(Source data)
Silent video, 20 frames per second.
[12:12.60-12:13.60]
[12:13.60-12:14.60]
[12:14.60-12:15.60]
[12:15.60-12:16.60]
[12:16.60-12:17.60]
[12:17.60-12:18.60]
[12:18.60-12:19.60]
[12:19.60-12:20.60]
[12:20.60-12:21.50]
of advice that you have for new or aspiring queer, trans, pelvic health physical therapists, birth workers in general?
--
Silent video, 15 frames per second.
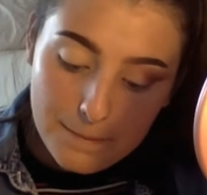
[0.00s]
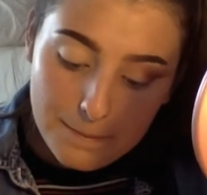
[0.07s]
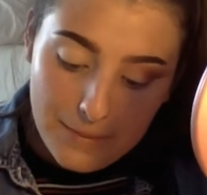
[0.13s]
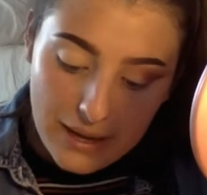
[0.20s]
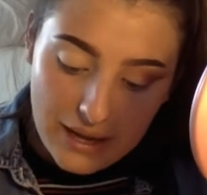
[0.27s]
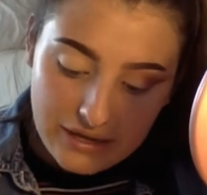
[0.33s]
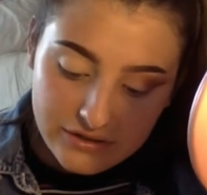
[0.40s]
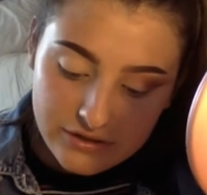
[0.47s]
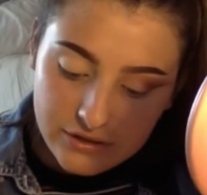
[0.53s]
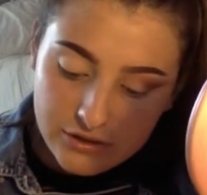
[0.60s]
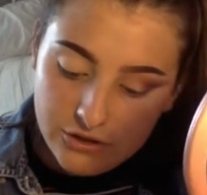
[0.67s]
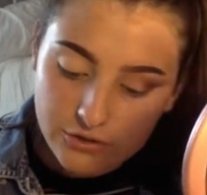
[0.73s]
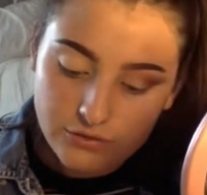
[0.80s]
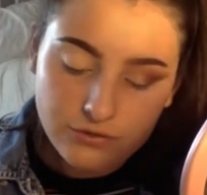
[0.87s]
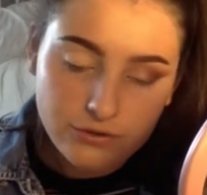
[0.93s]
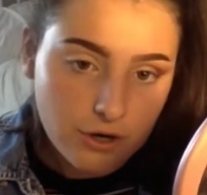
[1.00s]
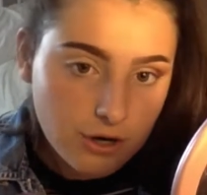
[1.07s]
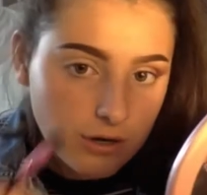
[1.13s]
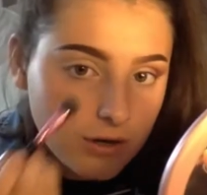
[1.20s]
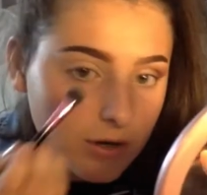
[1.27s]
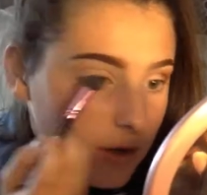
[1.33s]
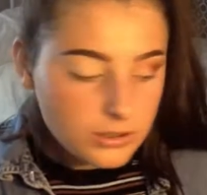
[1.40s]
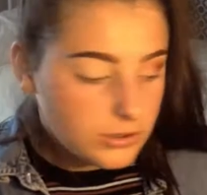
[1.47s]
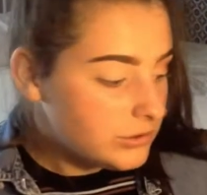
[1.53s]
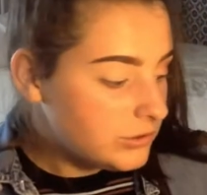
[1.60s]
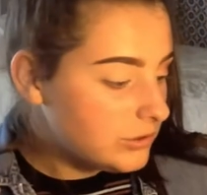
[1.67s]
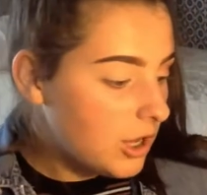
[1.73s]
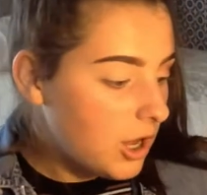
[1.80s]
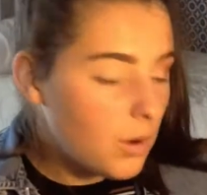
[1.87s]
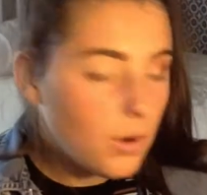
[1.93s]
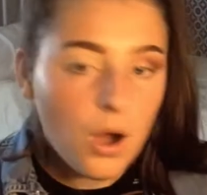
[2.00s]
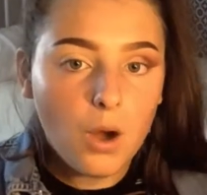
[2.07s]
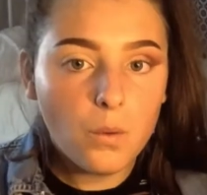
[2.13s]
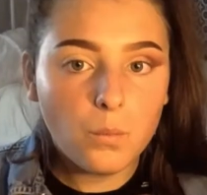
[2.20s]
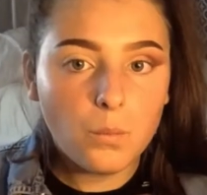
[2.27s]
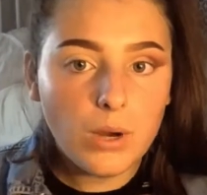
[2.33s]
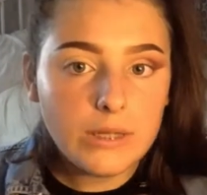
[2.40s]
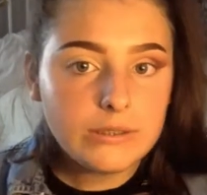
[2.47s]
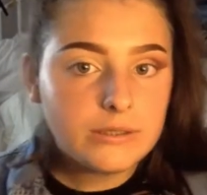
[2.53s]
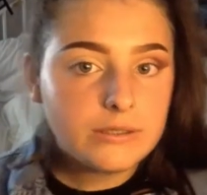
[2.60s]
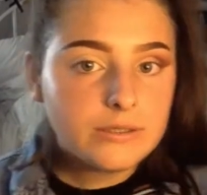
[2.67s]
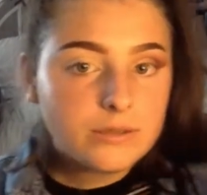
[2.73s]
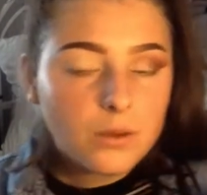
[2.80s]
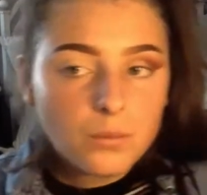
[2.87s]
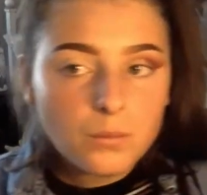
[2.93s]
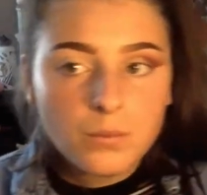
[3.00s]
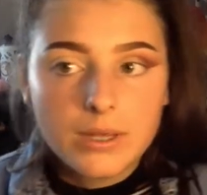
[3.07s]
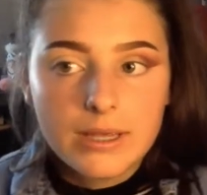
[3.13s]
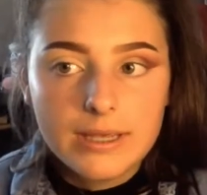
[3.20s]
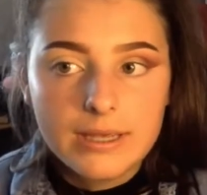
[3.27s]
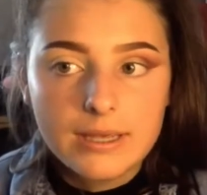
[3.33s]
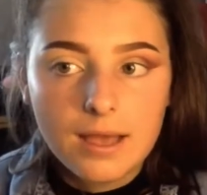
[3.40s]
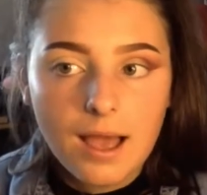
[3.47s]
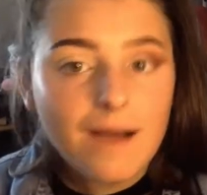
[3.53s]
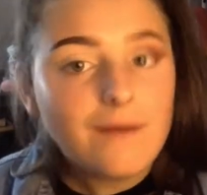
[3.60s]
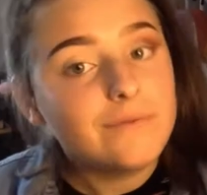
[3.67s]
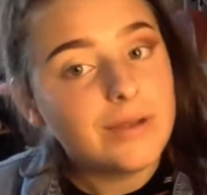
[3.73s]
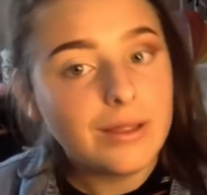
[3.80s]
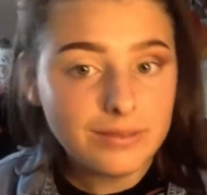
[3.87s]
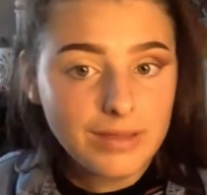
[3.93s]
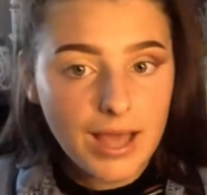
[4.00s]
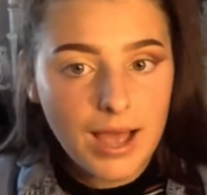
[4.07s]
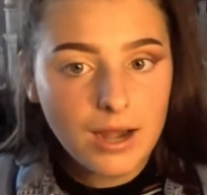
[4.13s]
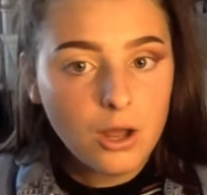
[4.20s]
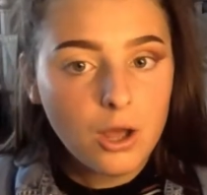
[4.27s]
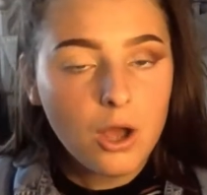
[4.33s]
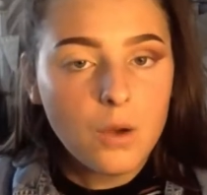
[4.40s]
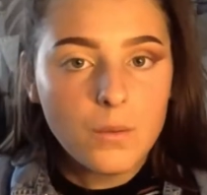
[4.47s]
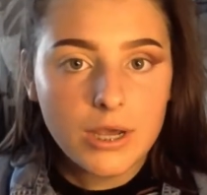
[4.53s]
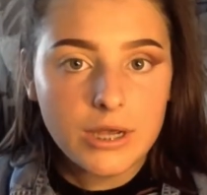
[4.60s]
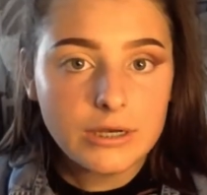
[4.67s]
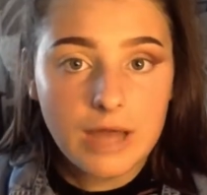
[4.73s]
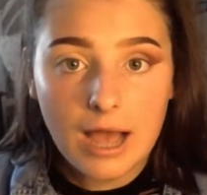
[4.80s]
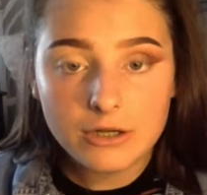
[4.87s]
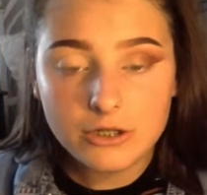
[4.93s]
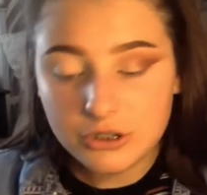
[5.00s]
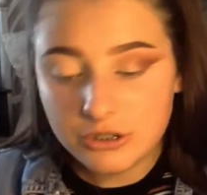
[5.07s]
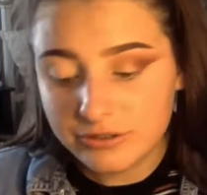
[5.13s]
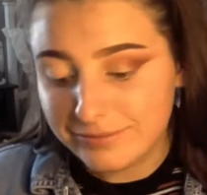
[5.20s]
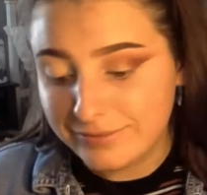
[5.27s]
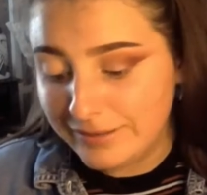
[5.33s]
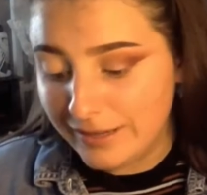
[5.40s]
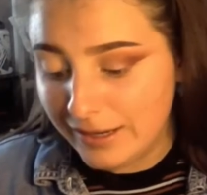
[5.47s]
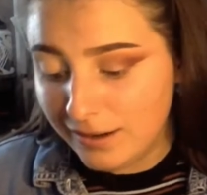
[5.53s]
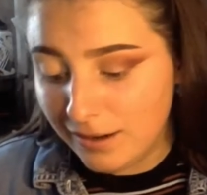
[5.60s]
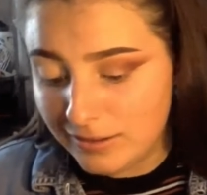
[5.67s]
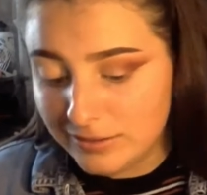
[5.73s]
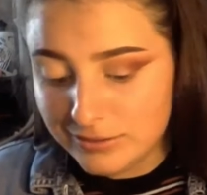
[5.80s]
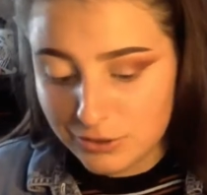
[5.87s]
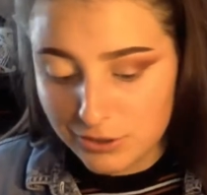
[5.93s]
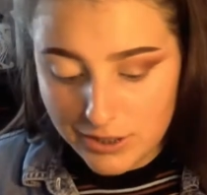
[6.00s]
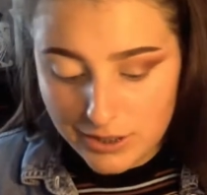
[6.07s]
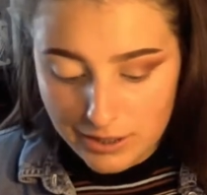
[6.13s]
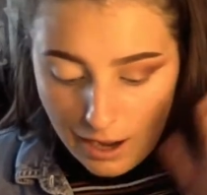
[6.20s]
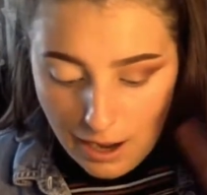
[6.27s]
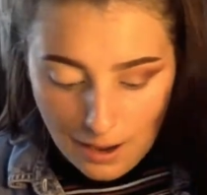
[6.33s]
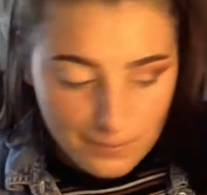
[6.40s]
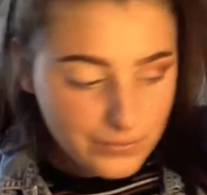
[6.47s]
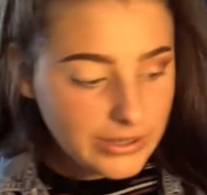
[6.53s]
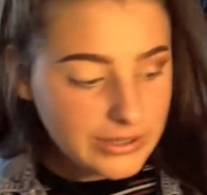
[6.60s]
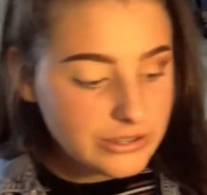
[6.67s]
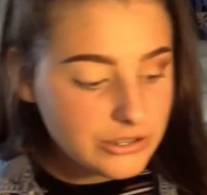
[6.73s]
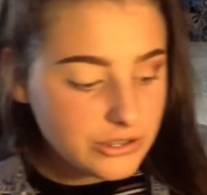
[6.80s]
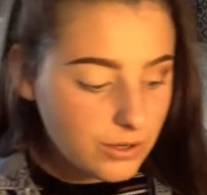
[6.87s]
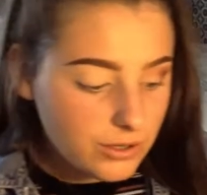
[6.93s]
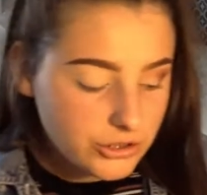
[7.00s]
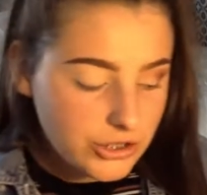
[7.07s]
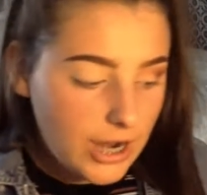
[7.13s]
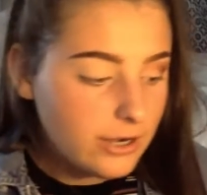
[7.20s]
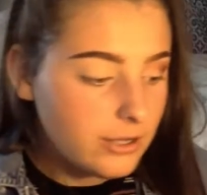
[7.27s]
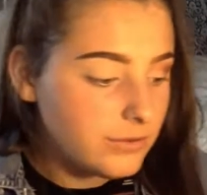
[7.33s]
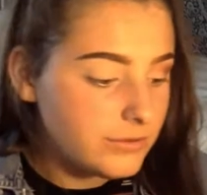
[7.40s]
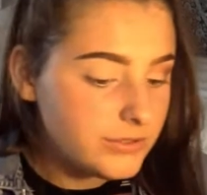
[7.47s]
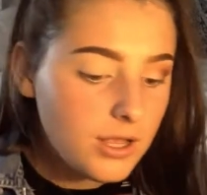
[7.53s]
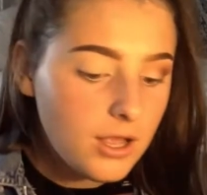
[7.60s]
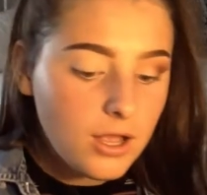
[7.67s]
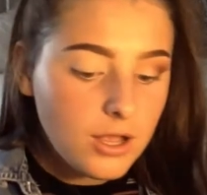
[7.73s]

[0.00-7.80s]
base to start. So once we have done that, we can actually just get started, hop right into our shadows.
...
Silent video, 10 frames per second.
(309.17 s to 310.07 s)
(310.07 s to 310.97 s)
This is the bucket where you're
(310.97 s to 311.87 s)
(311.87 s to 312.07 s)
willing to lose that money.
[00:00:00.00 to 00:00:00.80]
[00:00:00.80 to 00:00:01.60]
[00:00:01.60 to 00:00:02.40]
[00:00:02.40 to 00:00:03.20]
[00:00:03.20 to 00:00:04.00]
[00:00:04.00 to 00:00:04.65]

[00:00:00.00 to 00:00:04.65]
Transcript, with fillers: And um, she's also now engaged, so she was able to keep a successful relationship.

Assignment
Across the entries, work out how many lines hold the word "video". Reply with that number only.

Result for this task
3